Siapa bilang film bertema kitab suci harus selalu tampil khidmat dan aman? “The Carpenter’s Son” datang buat membanting meja ekspektasi itu. Disutradarai Lotfy Nathan, film ini menyelam ke Injil masa kecil Yesus versi apokrif—tepatnya “Infancy Gospel of Thomas“—dan nge-blend-nya jadi racikan folk horror yang aneh, gelap, tapi juga penuh simbolisme. Di pusat kisahnya ada Noah Jupe sebagai remaja misterius dengan kekuatan ganjil, ditemani FKA Twigs sebagai Mary, dan tentu saja Nicolas Cage sebagai Joseph—yang tampil lebih kayak “hippie surfer senior” daripada bapak angkat sang Mesias.
Di awal film aja kita langsung dikasih warning: ini bukan kisah Natal manis yang biasa kamu tonton pas Desember.

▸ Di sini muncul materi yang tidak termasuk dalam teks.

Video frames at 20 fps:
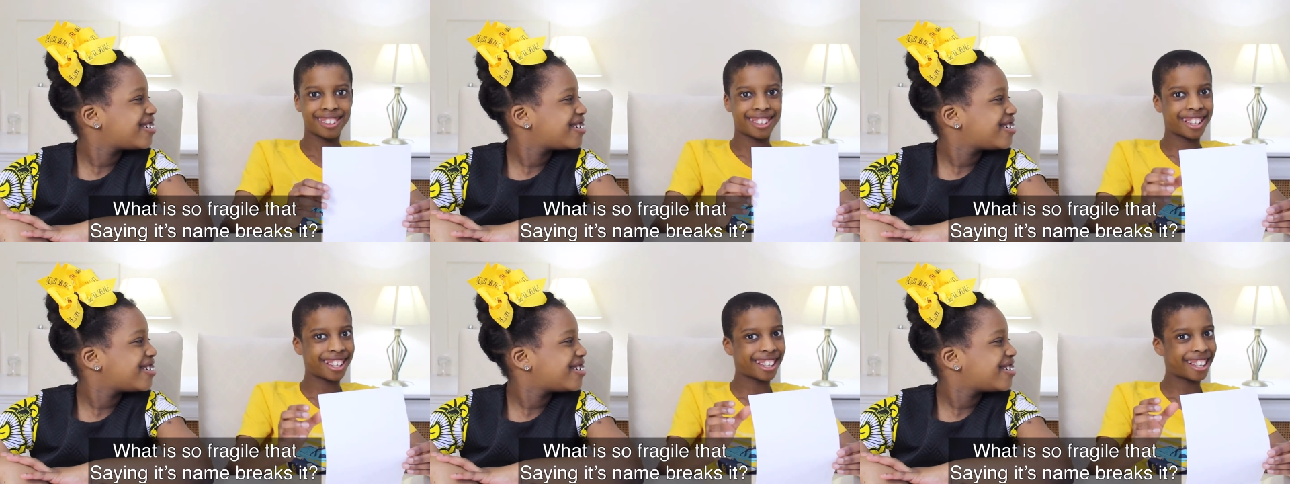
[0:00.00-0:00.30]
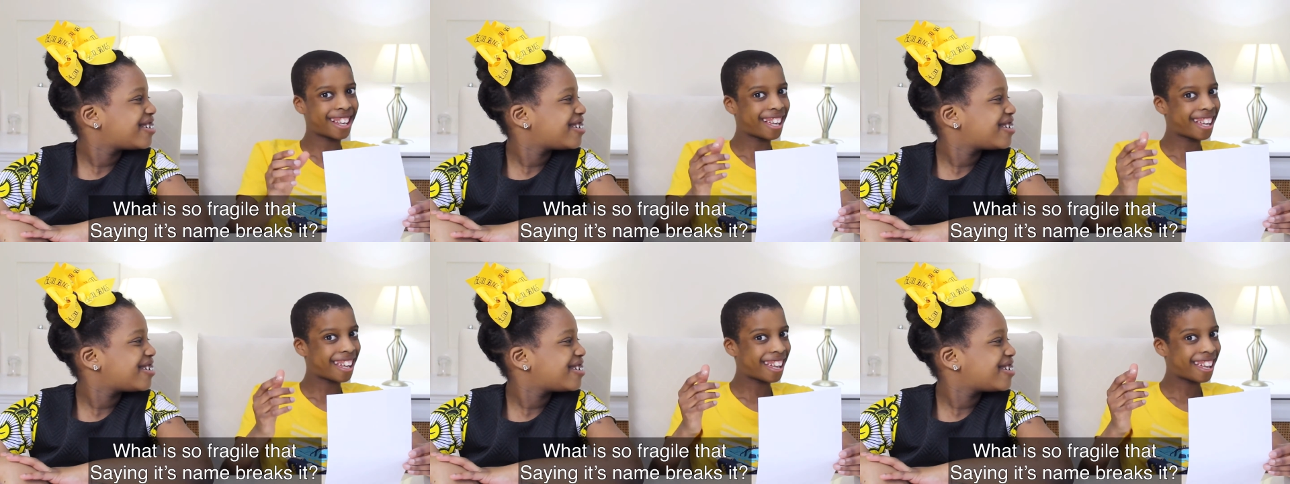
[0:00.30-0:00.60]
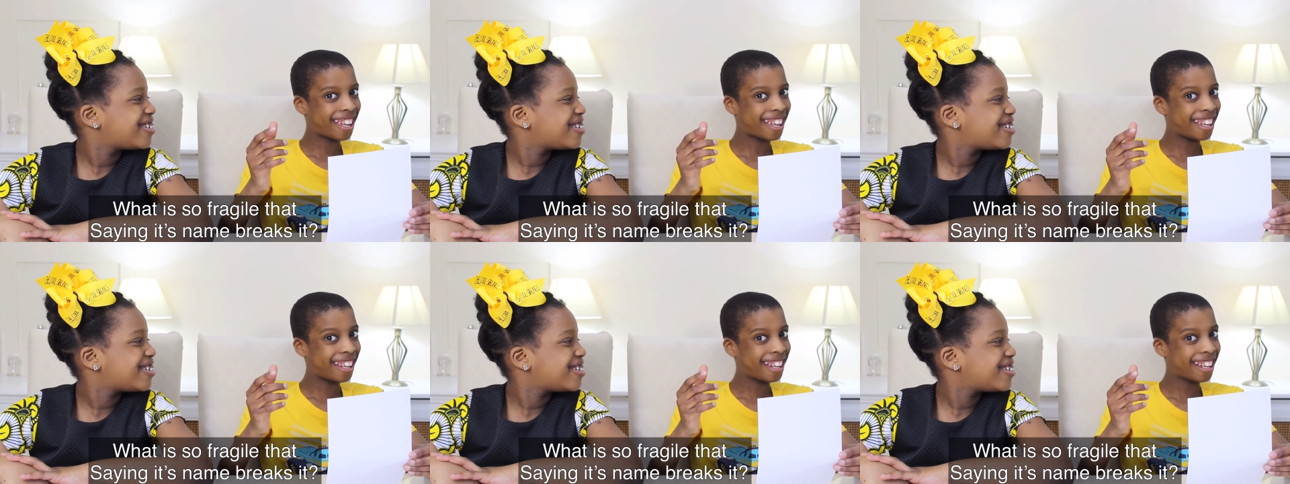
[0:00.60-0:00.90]

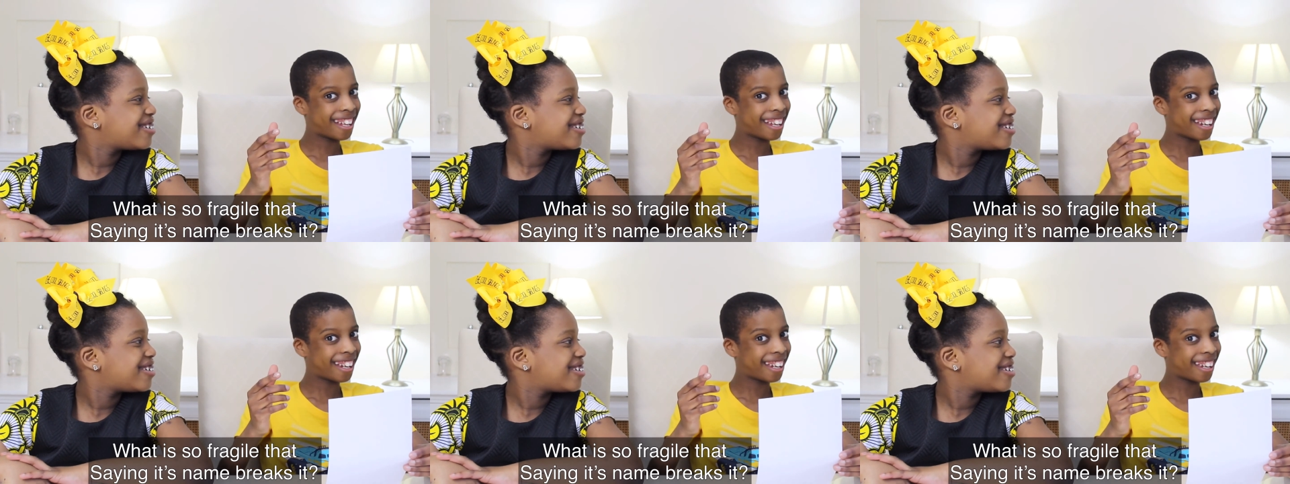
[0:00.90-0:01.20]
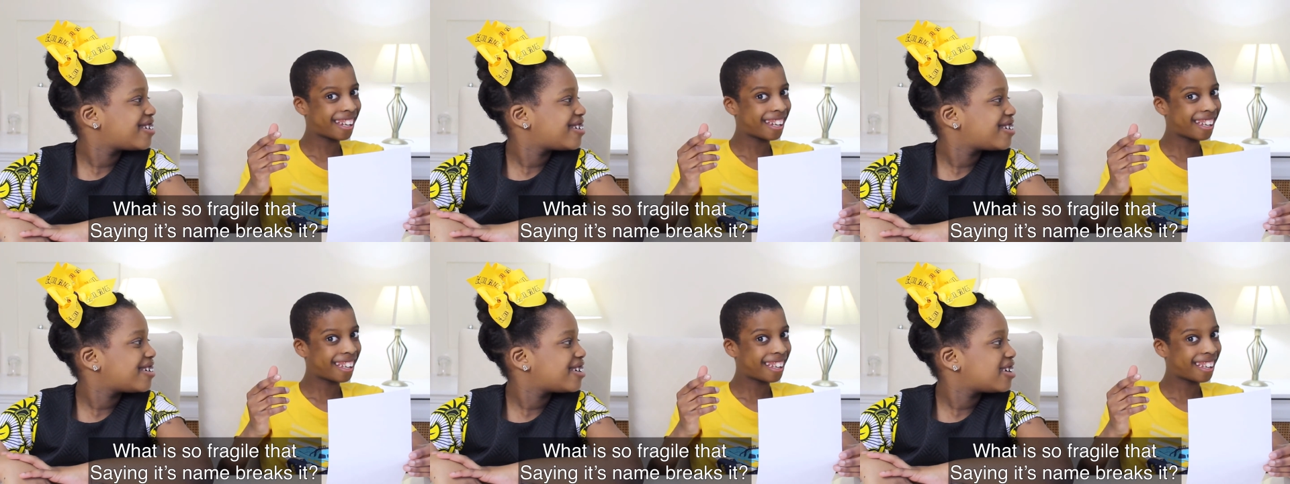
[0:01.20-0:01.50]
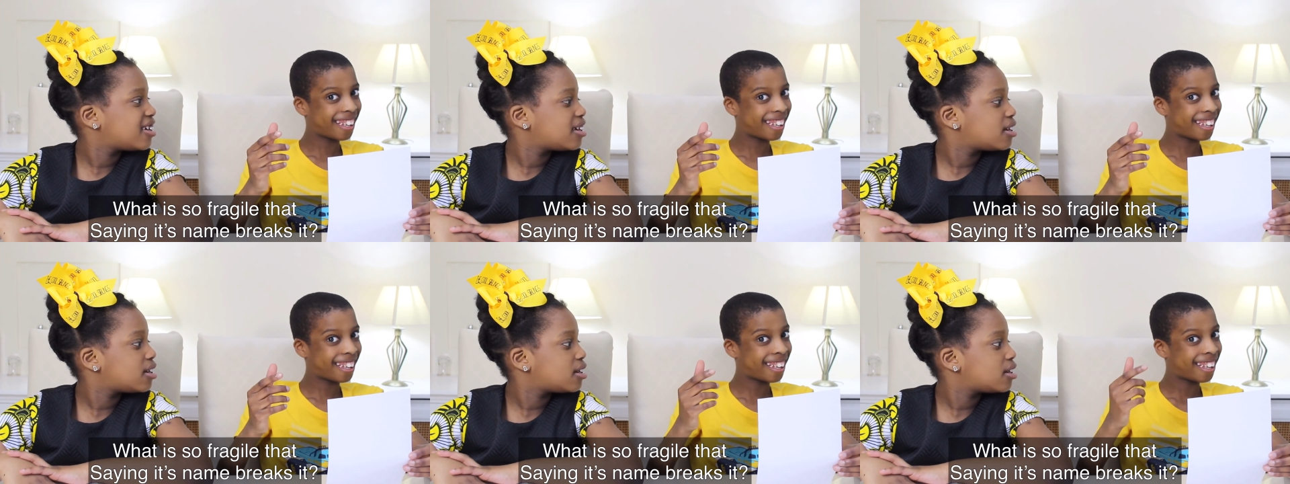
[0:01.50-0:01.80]

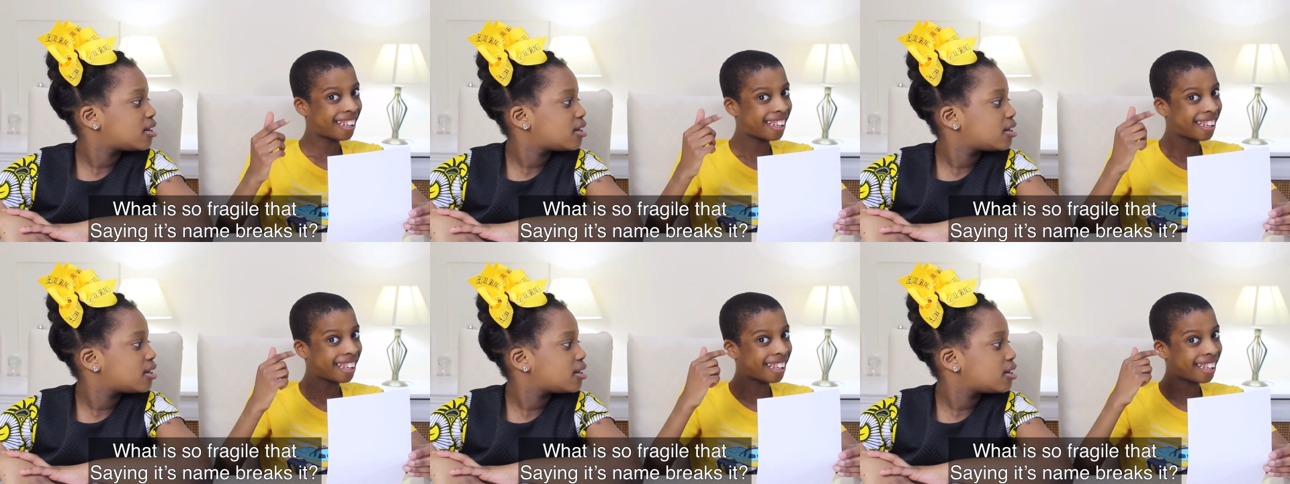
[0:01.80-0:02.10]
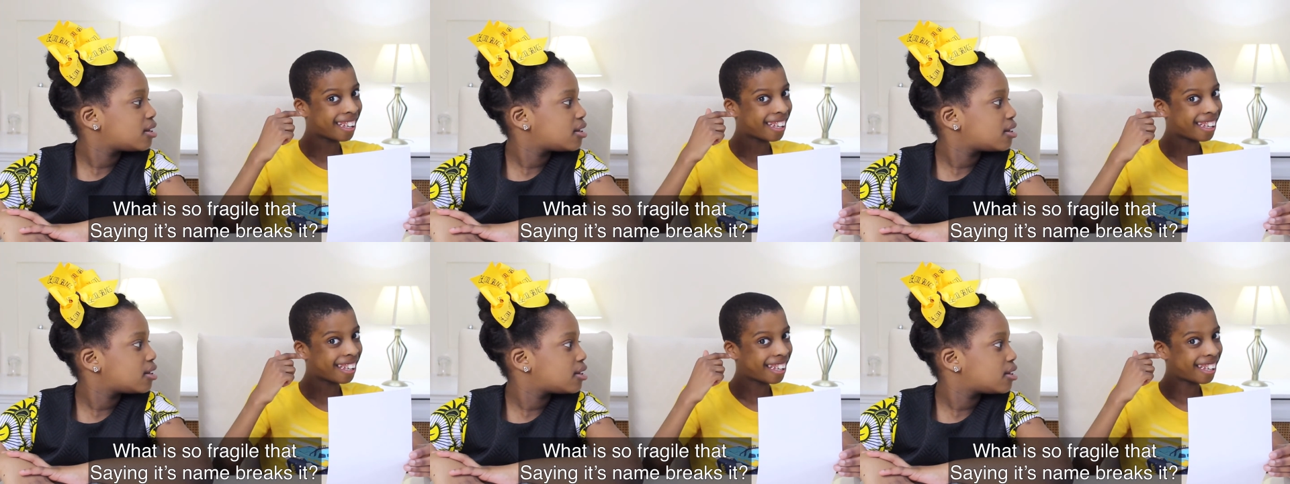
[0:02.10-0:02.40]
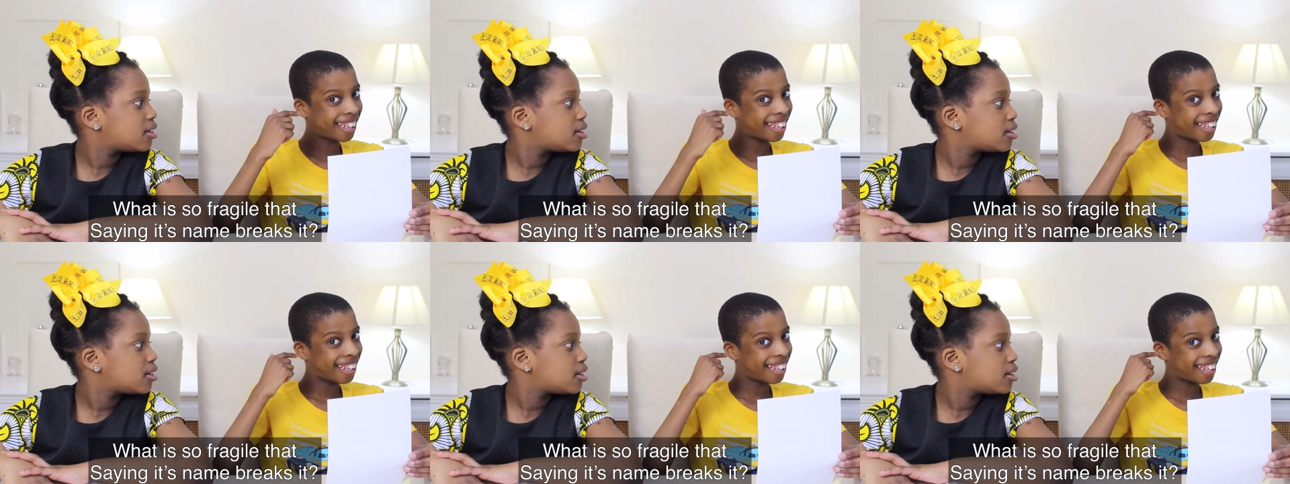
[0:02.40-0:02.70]

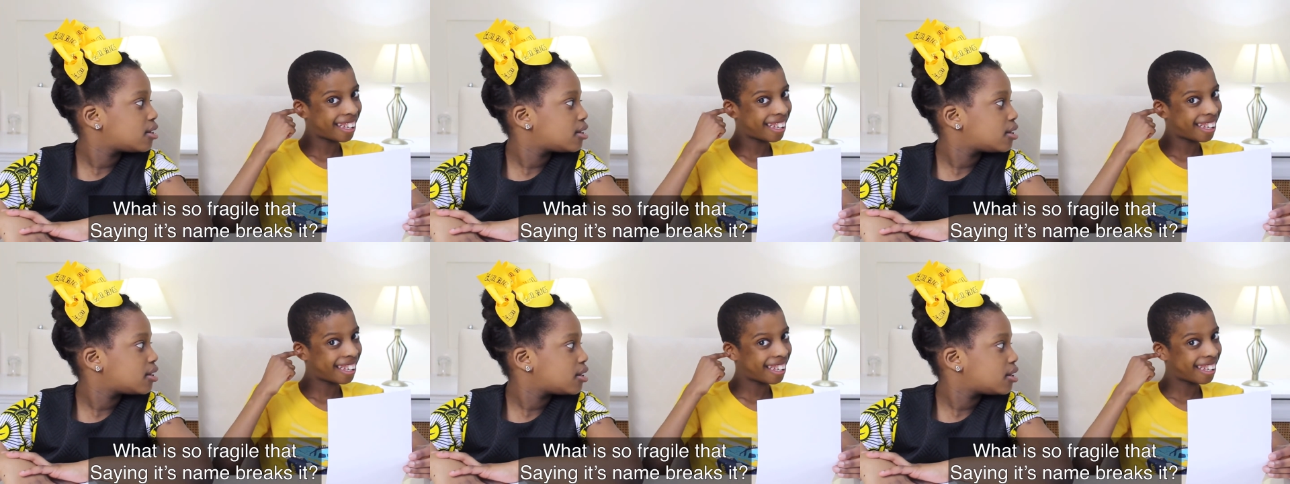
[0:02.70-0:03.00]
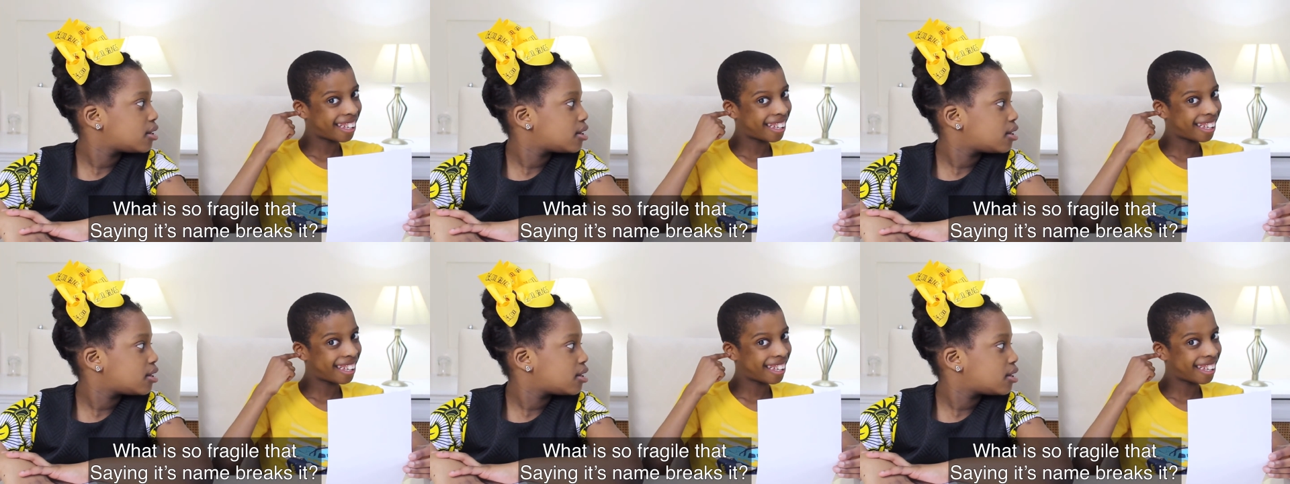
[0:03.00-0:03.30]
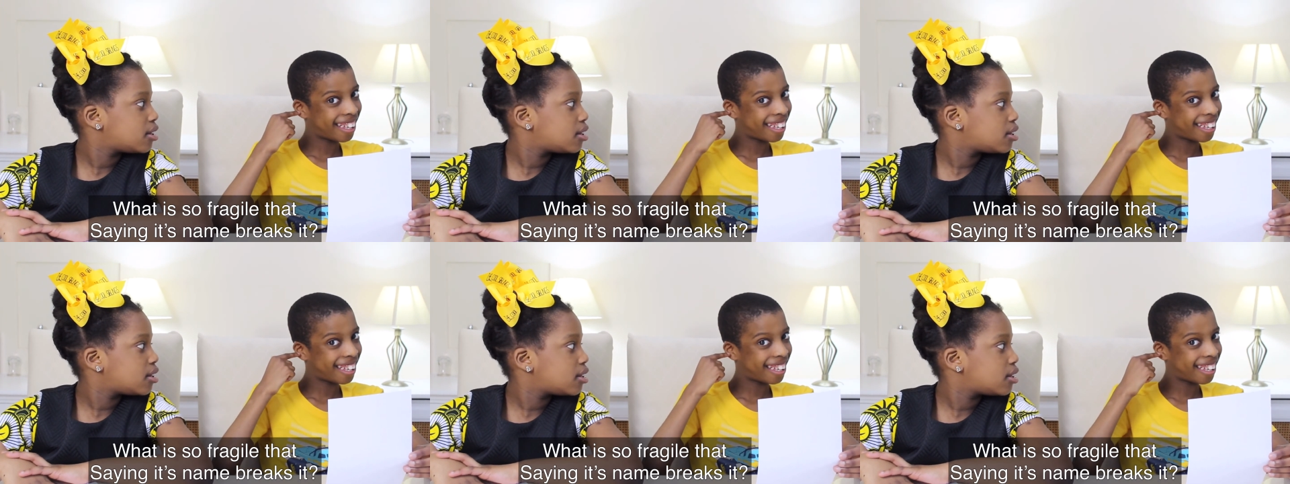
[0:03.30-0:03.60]

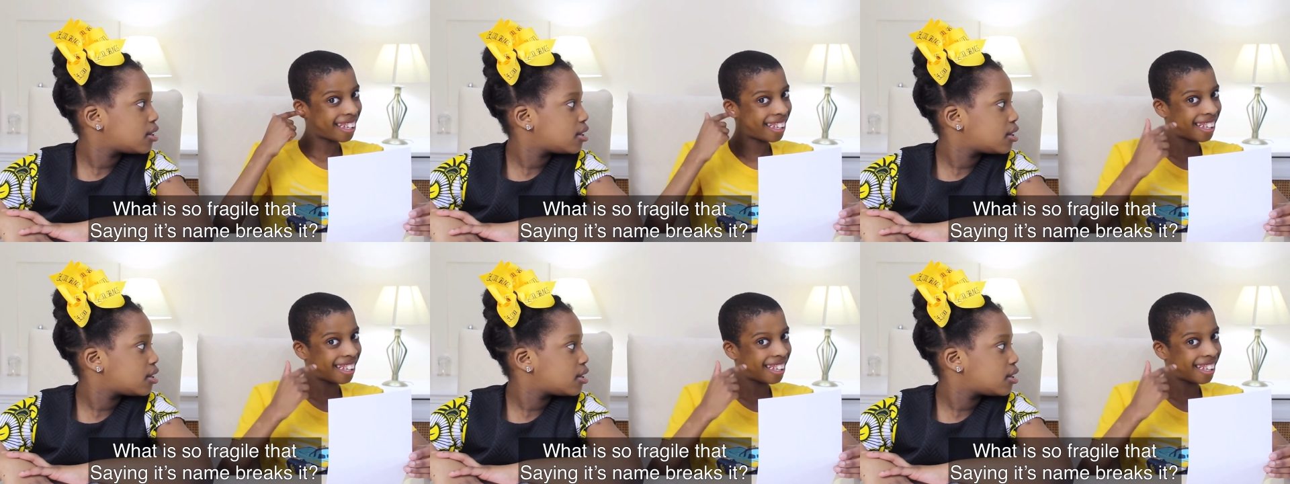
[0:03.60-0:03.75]
No one is speaking in this clip.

Adegan pembuka menunjukkan Mary dan Joseph kabur dari Bethlehem di tengah kekejaman Herodes, lengkap dengan visual disturbing yang bikin bulu kuduk naik. Narasi lalu lompat ke masa remaja sang anak, ketika keluarga suci hidup nomaden di tanah asing. Di titik inilah tone horror-nya mulai nendang—meski agak telat panas. Dari ular yang muncul dari mulut korban hingga iblis penuh luka yang diperankan Isla Johnston, Nathan menghadirkan visual-visual mistis yang lebih dekat ke horor kitab suci daripada adaptasi Alkitab versi “ramah keluarga”.
Sayangnya, meski idenya keren dan visualnya sering bikin merinding, “The Carpenter’s Son” nggak selalu berhasil mencengkram. Akting Nicolas Cage—yang lagi hobi banget eksplor film indie eksperimental—jadi salah satu titik paling kontroversial. Ada yang bilang dia miscast, ada yang suka dengan pendekatan chaotic-nya. Suasana film juga kadang goyah, seolah bingung mau sepenuhnya horor, drama eksistensial, atau alegori spiritual. Banyak momen menjanjikan yang gagal “tancap gas sampai habis”.
Akhir kata, “The Carpenter’s Son” adalah film yang berani dan pasti bikin obrolan panjang setelah nonton, tapi belum sepenuhnya memaksimalkan potensinya. Ia tetap menjadi eksperimen liar nan menarik—sebuah “gospelpunk” yang mempertanyakan sakralitas lewat tubuh, simbol, keraguan dan ketakutan. Dan meski hasil akhirnya belum sekuat visinya, satu hal jelas: cuma Nicolas Cage yang bisa bikin film biblis terasa kayak trip folklore yang gelap dan absurd sekaligus.